It should be pointed out that this site, linked from yENC's own website, goes into more technical detail regarding the technical flaws of yENC. The fact that it's linked from yENC's own site is proof that the author is at least familiar with the concerns that people have with his implementation.
I personally still find it difficult to argue against the article author's point that THERE WAS NO RUSH to force yENC out the door in such an unpolished form. After so many years of waiting for something better, why ignore the recommendations of those you are trying to help?
< tofuhead >
It is still the dark of night.
The key theme here is that people on usenet whine. A Universal Truth, as it were.
- A.P.
"Remember when the U.S. had a drug problem, and then we declared a War On Drugs, and now you can't buy drugs anymore?"
If, by any chance, you're transferring things over a modem (v42bis' lzw) or ssh vpn (zlib's deflate) or possibly other types of links, then you're probably not going to notice a difference anyway. The systematic encoding inefficiency that goes with base64 and uuencoding, results in a substantial lack of entropy that will be picked up on and exploited by good compression algorithms. Then end result won't be quite as good as having efficient encoding to begin with, of course, but it will be in the same ballpark. There's no way it'll be anywhere near a 33% difference.
This sounds like something that would have been useful 15 years ago before compression was widely used, and when people were still writing newsreaders. Now it looks like a waste of time and an excuse to get people to "upgrade" their software.
As copyright owner of this comment, I authorize everyone to defeat any technological measure which limits access to it.
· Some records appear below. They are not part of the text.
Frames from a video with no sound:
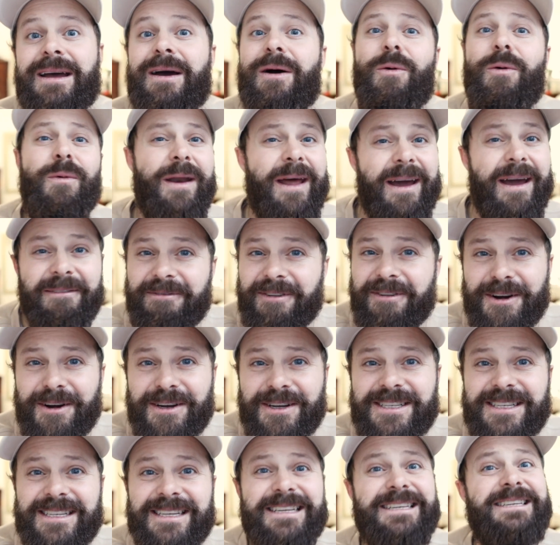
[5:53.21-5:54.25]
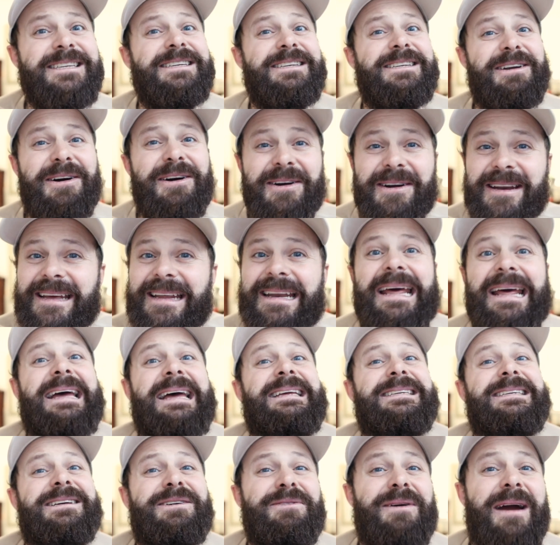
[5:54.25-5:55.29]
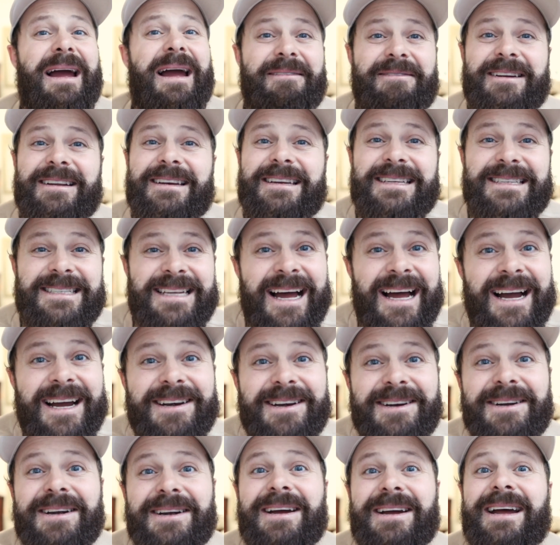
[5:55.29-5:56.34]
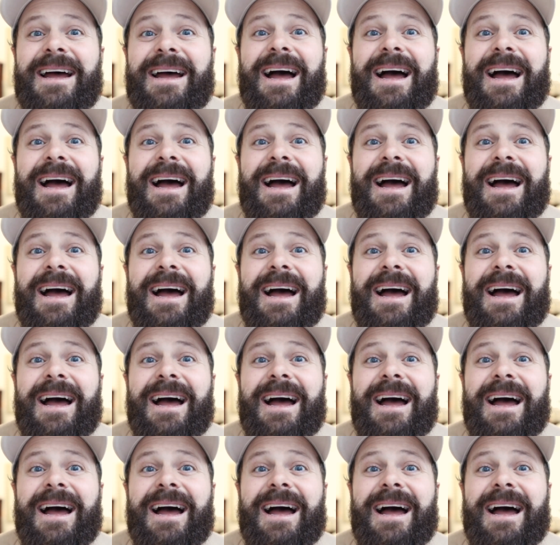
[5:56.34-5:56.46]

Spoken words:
When I first started as a graphic designer,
The "he's against it because it saves bandwidth" argument makes no sense. If it saves users a little bandwidth, it saves Supernews many many times that much bandwidth, lowering their costs (which means they don't have to charge users as much to provide the same service). It also saves disk space, meaning Supernews doesn't have to buy new disks quite as soon. And a good bit of Supernews' business is in the corporate (outsourced ISP) service, which they don't charge by the gigabyte (they have speed caps, not monthly download quotas).
The problem is that any savings are just an illusion; this is just a momentary blip in the growth of Usenet. Since yEnc doesn't have the 100% market penetration that uuencode and MIME have, people are more likely to post binaries in multiple formats, causing storage and bandwidth needs to increase, not decrease.
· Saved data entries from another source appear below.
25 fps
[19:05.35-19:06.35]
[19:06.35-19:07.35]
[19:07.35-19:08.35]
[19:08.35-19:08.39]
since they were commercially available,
Can *anyone* look at the uuencoded, mime encoded, and other similarly mangled into 6bit, 70 character-per-line standards, and honestly tell me that Usenet was designed with binary file transmission in mind?
There are no Usenet binary transmission standards, just a few different hacks to make it work. If this guy's new hack makes it work better, good for him.
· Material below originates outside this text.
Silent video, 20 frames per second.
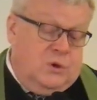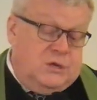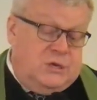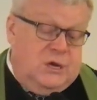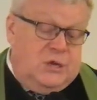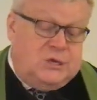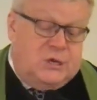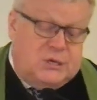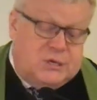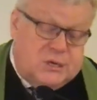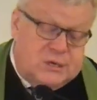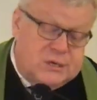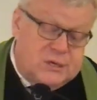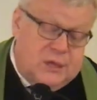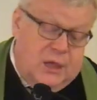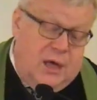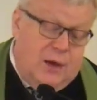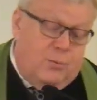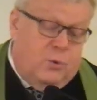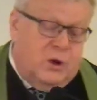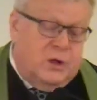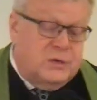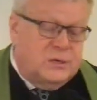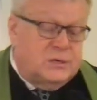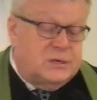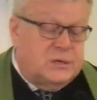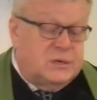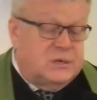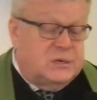see Jesus' loved ones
I lost sympathy about here:
A smaller encoding scheme gives us exactly one benefit: faster downloads and uploads for the users. It is not going to make Usenet smaller. It is not going to allow servers to increase retention. Do you really think people aren't going to post more, if they can do it faster? Of course they are. They're always going to post more, with or without yEnc [...] big deal.
So effectively, what he's saying is, in effect: "this system changes nothing, and is of no benefit, except that it makes more data available on the Usenet and gives users faster uploads and downloads. So it's worthless."
This guy obviously hasn't had to use a metered dial-up account for a while. A 33% saving on transfer times is an enormous benefit. I feel quite insulted by the way he seems to think it's of no importance, as if my time and money aren't worth anything. "What's the rush" indeed! I'd happily tear up MIME and MD5 tomorrow if it would speed up my transfers by a third.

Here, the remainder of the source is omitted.